Si Agnes a choisi une carrière académique – elle est historienne –, sa sœur, elle, a suivi la voie artistique de son père. Comme lui, elle est célébrée et reconnue, mais ce qu’elle désire par-dessus tout, tout en le niant, c’est être vue par lui. Or Gustav ne se rend jamais au Théâtre national d’Oslo où elle triomphe. Au sentiment d’abandon qui la hante depuis l’enfance s’ajoute celui de ne pas être reconnue dans ce qu’elle accomplit. La rage qui l’habite devient alors cri du cœur, auquel son père ne sait répondre : « C’est difficile d’aimer une enragée, elle a trop de colère en elle », lâche-t-il.

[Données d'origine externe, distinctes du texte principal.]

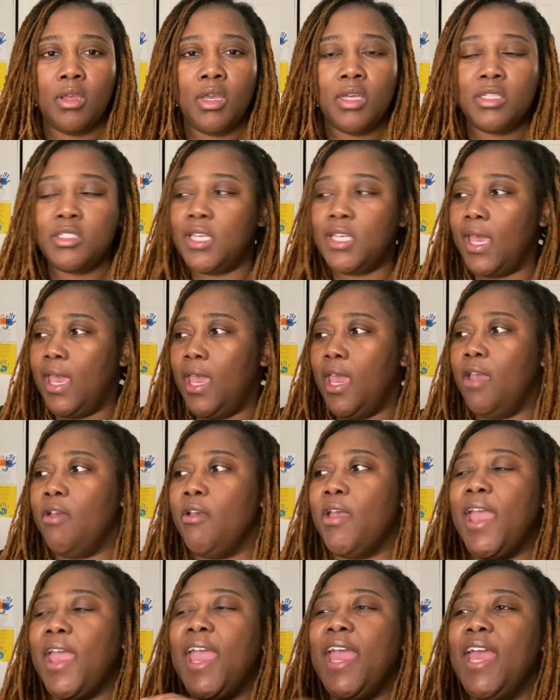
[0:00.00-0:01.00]
to
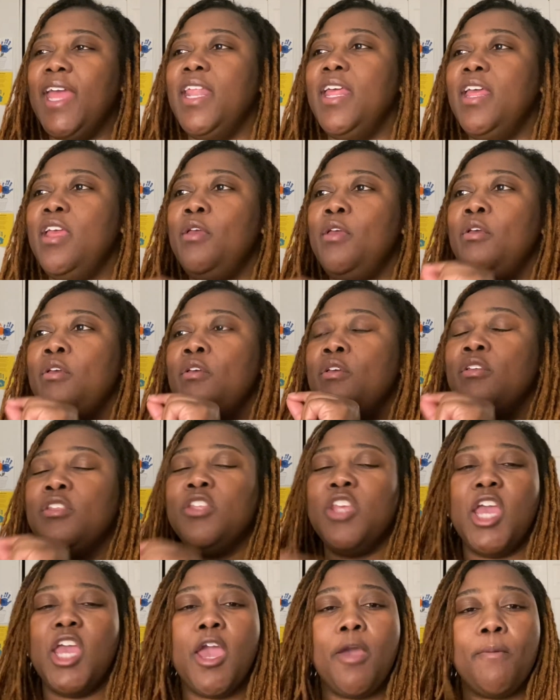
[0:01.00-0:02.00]
hear
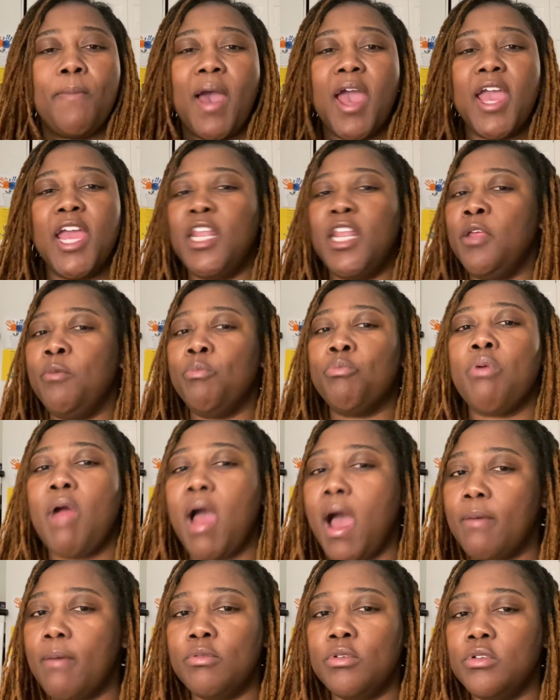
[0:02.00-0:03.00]
about any
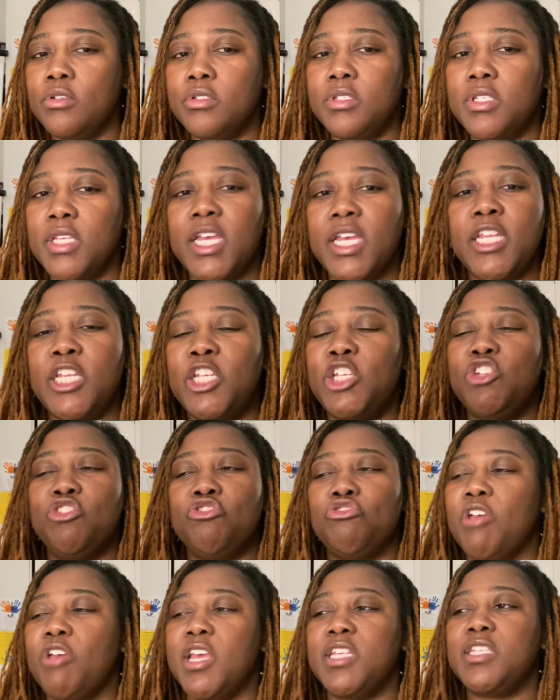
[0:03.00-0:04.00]
problems, any
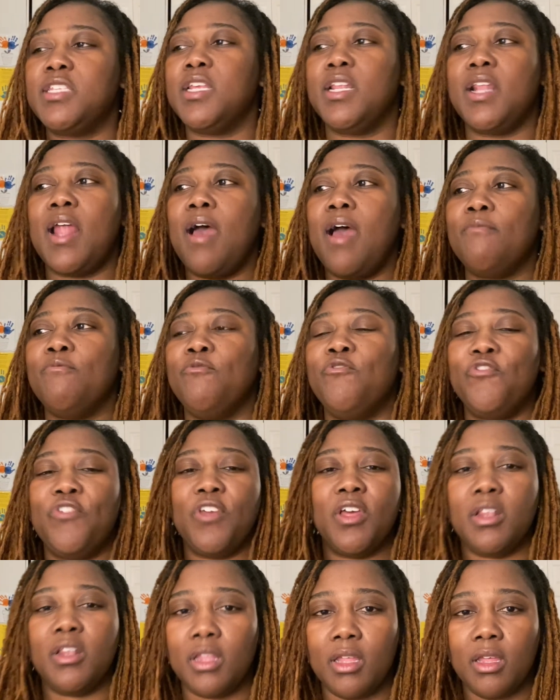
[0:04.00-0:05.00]
stress that I'm
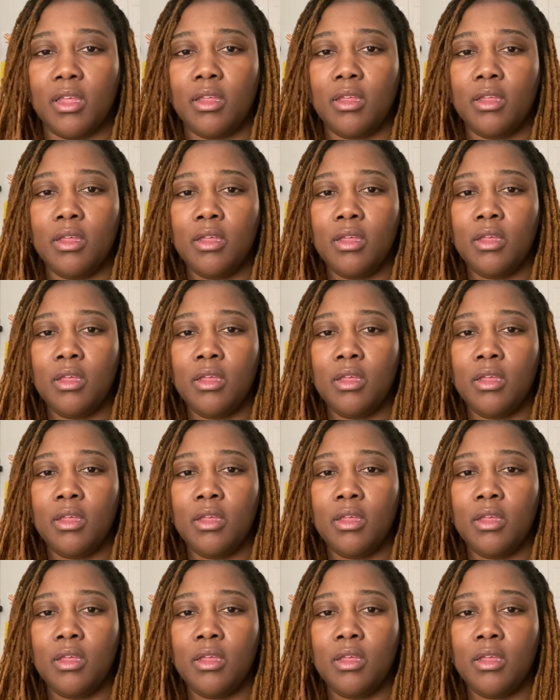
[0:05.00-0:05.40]
feeling.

En fin de compte, Valeur Sentimentale ne cesse d’interroger la place que chacun·e tente de trouver dans la constellation de sa propre vie. À cet égard, le film séduit par ses ruptures émotionnelles qui finissent par gagner le·la spectateur·trice, puisque chacun·e, à un moment ou à un autre, y retrouve quelque chose de son propre parcours.
de Joachim Trier; avec Renate Reinsve, Inga Ibsdotter Lilleaas, Stellan Skarsgård, Elle Fanning, Anders Danielsen Lie; Norvège, France, Danemark, Allemagne; 2025; 132 minutes.
Le film est sur les écrans romands depuis ce mercredi.